Levels of exposure to ionizing radiation are increasing for women worldwide due to the widespread use of CT and other radiologic diagnostic modalities. Exposure to ionizing radiation as well as increased levels of estradiol and other sex hormones are acknowledged breast cancer risk factors, but the effects of whole-body radiation on serum hormone levels in cancer-free women are unknown. This study examined whether ionizing radiation exposure is associated with levels of serum hormones and other markers that may mediate radiation-associated breast cancer risk. Serum samples were measured from cancer-free women who attended biennial health examinations with a wide range of past radiation exposure levels (N = 412, ages 26-79). The women were selected as controls for separate case-control studies from a cohort of A-bomb survivors. Outcome measures included serum levels of total estradiol, bioavailable estradiol, testosterone, progesterone, prolactin, insulin-like growth factor-1 (IGF1), insulin-like growth factor-binding protein 3 (IGFBP-3), and ferritin.
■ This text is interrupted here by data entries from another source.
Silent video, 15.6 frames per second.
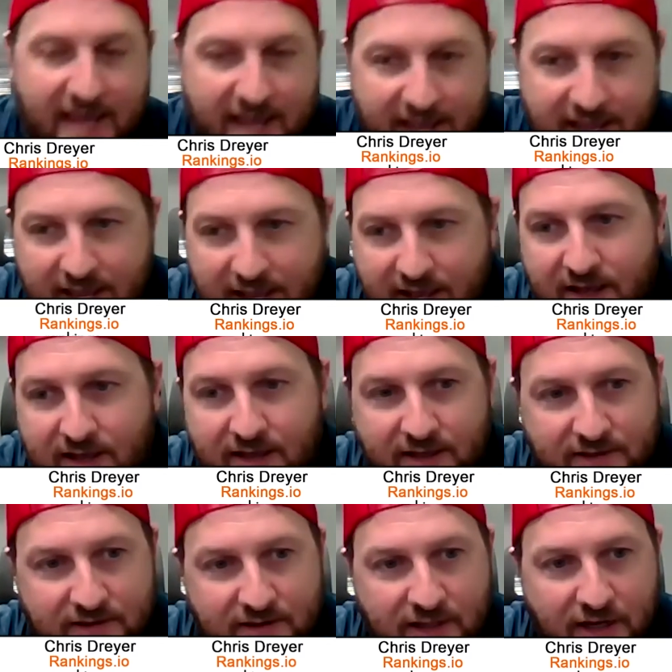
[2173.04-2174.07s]
a uh,
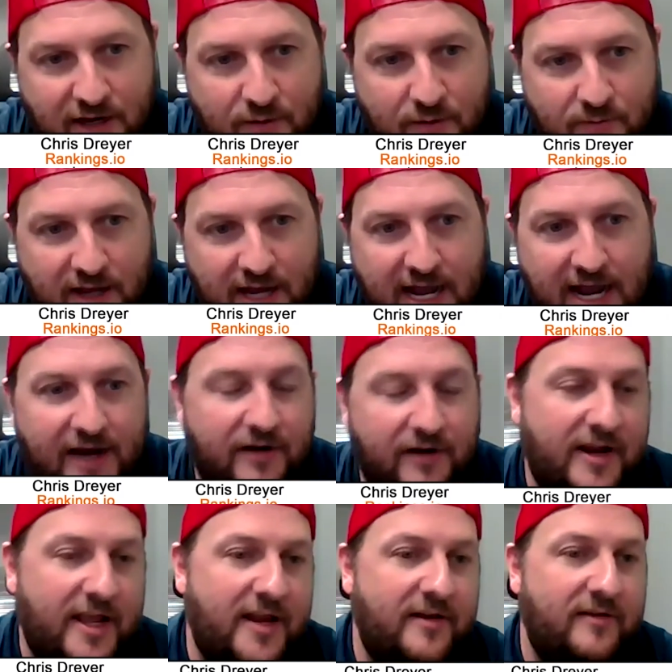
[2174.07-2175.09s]
you know a higher
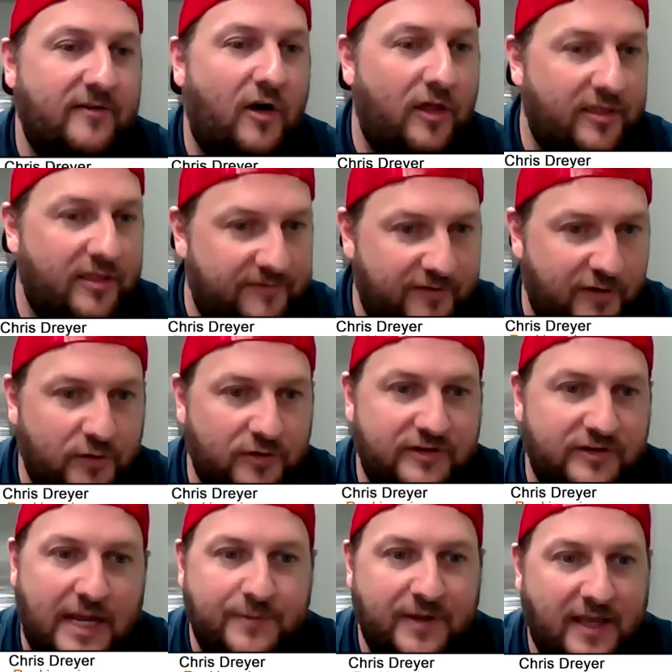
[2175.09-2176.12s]
end on the phone
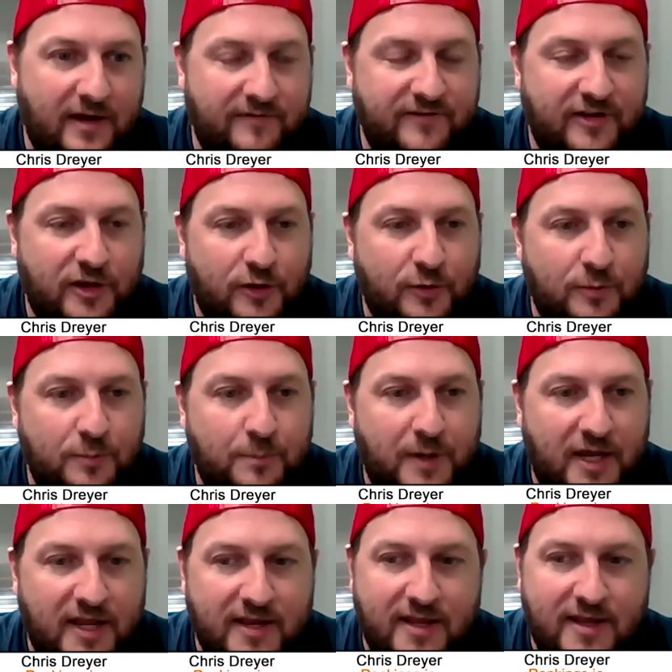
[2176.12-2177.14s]
type of interview.
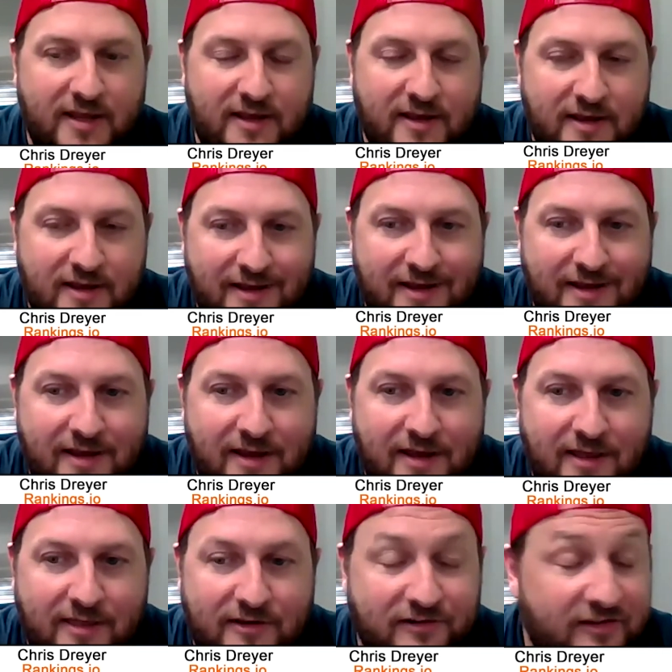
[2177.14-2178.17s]
But
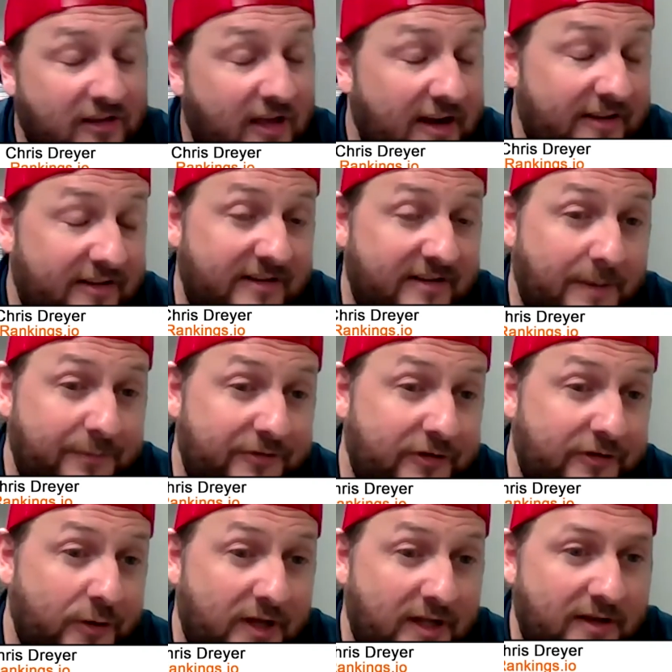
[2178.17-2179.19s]
there's a lot of steps
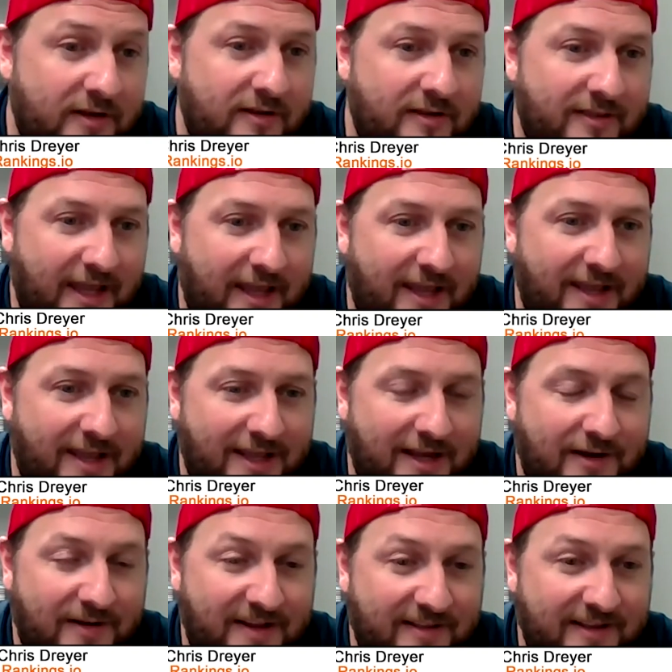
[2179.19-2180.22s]
to it. The you
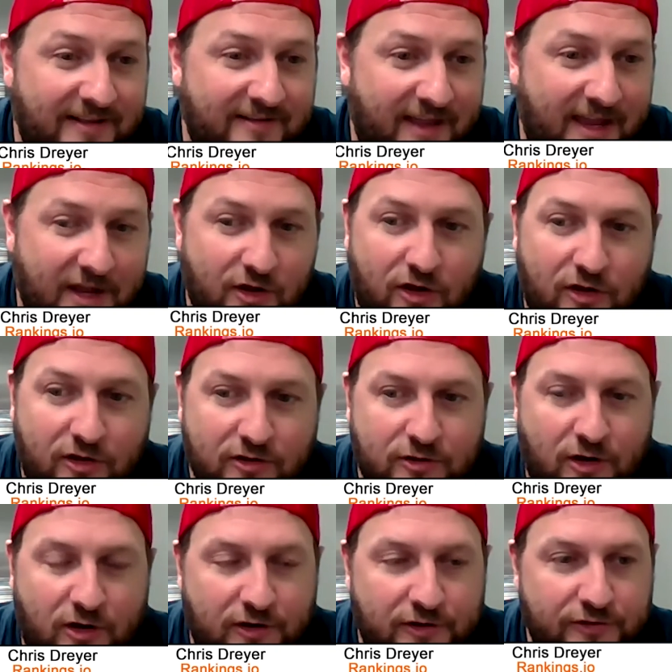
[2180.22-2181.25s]
know it, it's like call,
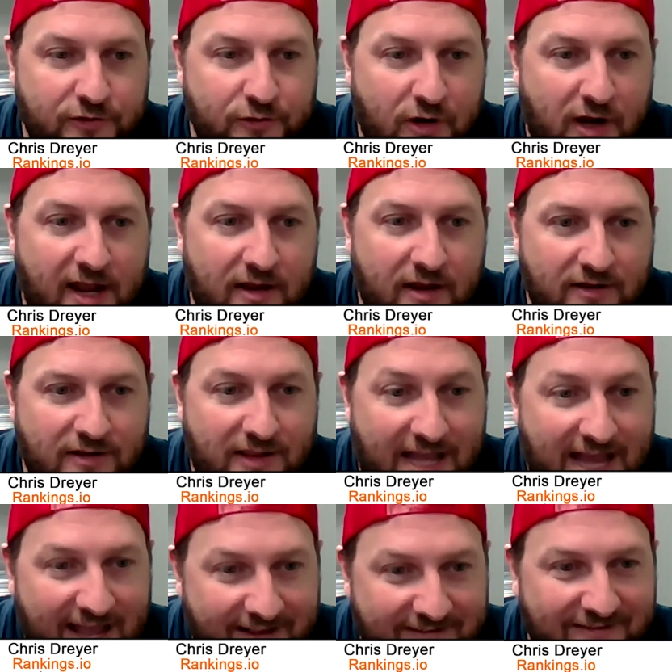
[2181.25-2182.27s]
crawling through gra-
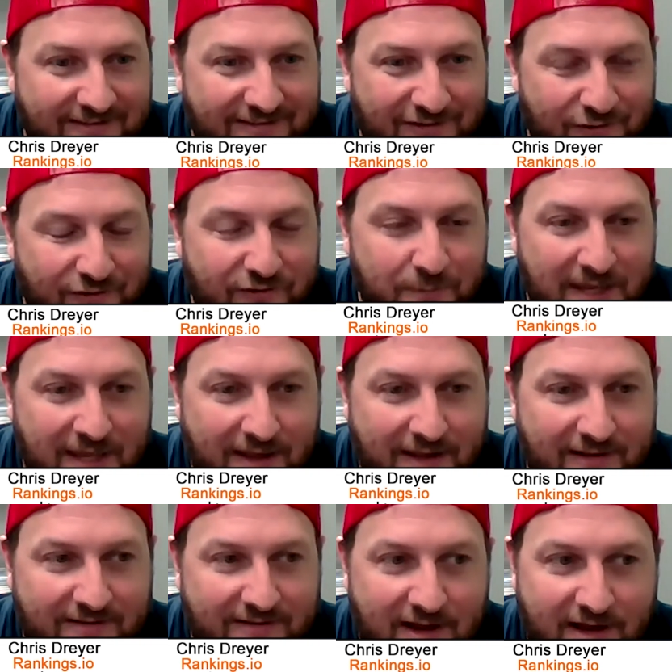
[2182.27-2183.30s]
glass, so to speak.
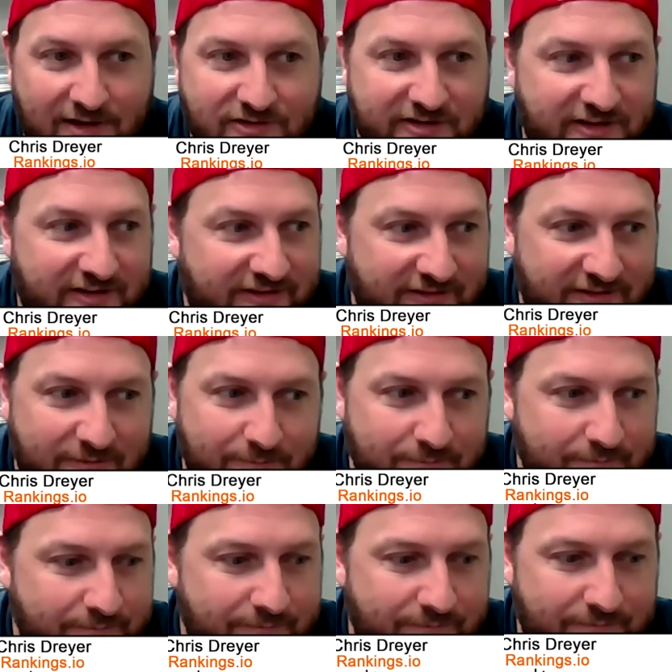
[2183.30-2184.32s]
It's not just
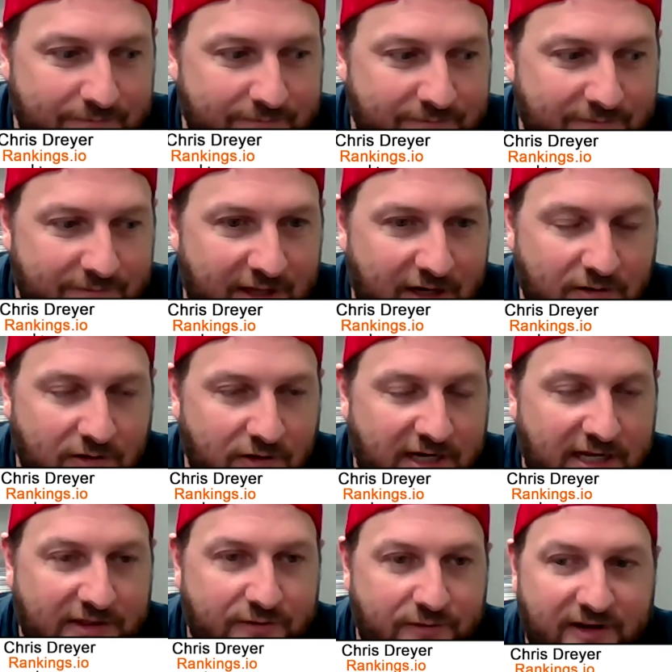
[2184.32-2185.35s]
you know
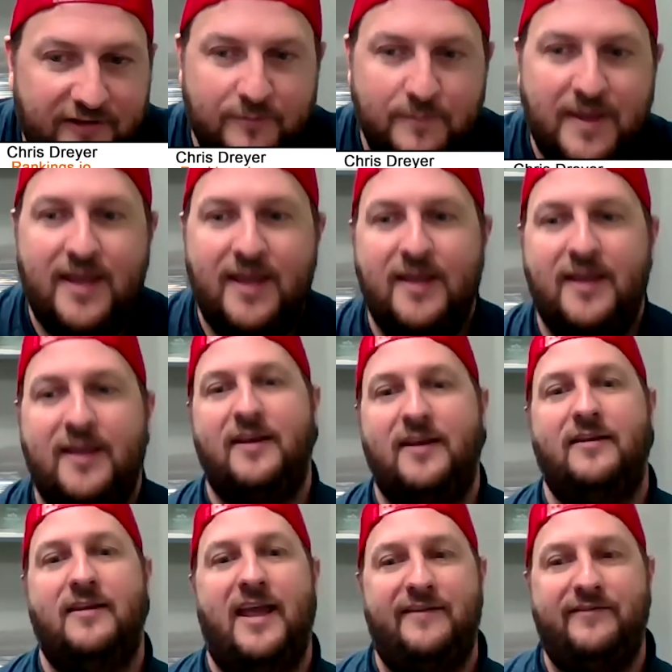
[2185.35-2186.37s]
looking at the resume and
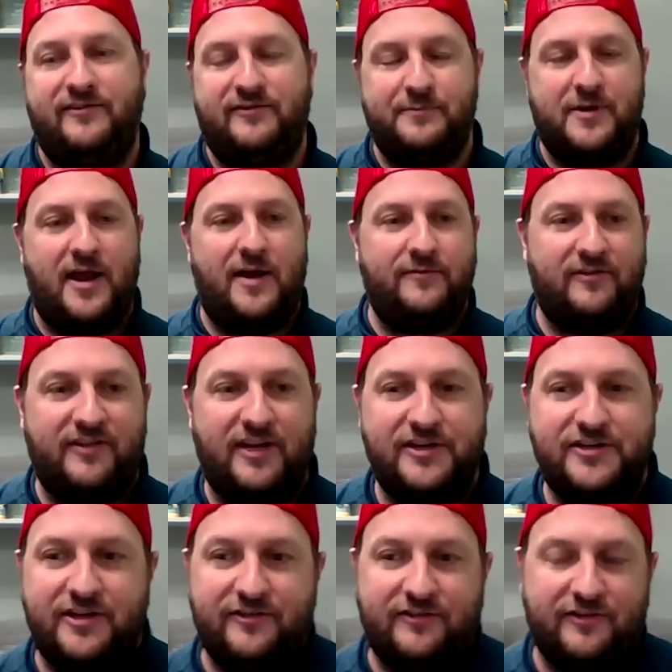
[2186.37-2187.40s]
having some
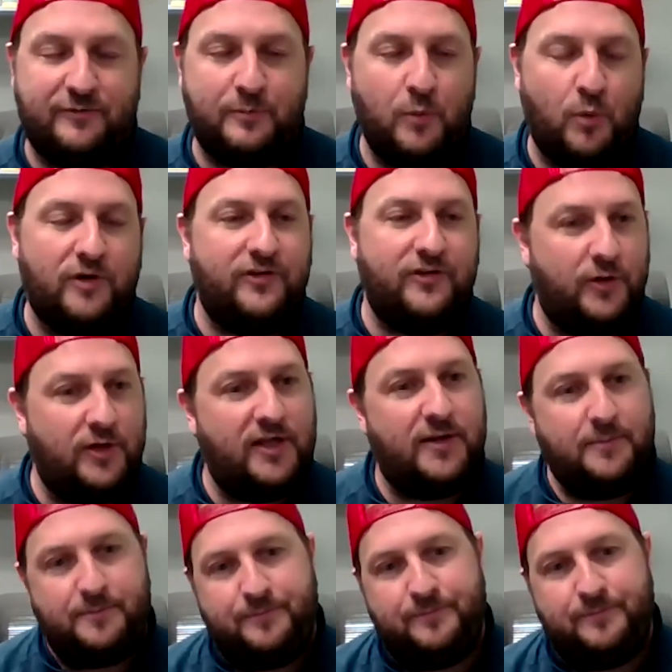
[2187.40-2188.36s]
conversations. There's more to it.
Relationships were assessed using repeated-measures regression models fitted with generalized estimating equations. Geometric mean serum levels of total estradiol and bioavailable estradiol increased with 1?Gy of radiation dose among samples collected from postmenopausal women (17%(1Gy), 95% CI: 1%-36% and 21%(1Gy), 95% CI: 4%-40%, respectively), while they decreased in samples collected from premenopausal women (-11%(1Gy), 95% CI: -20%-1% and -12%(1Gy), 95% CI: -20%- -2%, respectively). Interactions by menopausal status were significant (P = 0.003 and P < 0.001, respectively). Testosterone levels increased with radiation dose in postmenopausal samples (30.0%(1Gy), 95% CI: 13%-49%) while they marginally decreased in premenopausal samples (-10%(1Gy), 95% CI: -19%-0%) and the interaction by menopausal status was significant (P < 0.001). Serum levels of IGF1 increased linearly with radiation dose (11%(1Gy), 95% CI: 2%-18%) and there was a significant interaction by menopausal status (P = 0.014). Radiation-associated changes in serum levels of estradiol, bioavailable estradiol, testosterone and IGF1 were modified by menopausal status at the time of collection. No associations with radiation were observed in serum levels of progesterone, prolactin, IGFBP-3 or ferritin.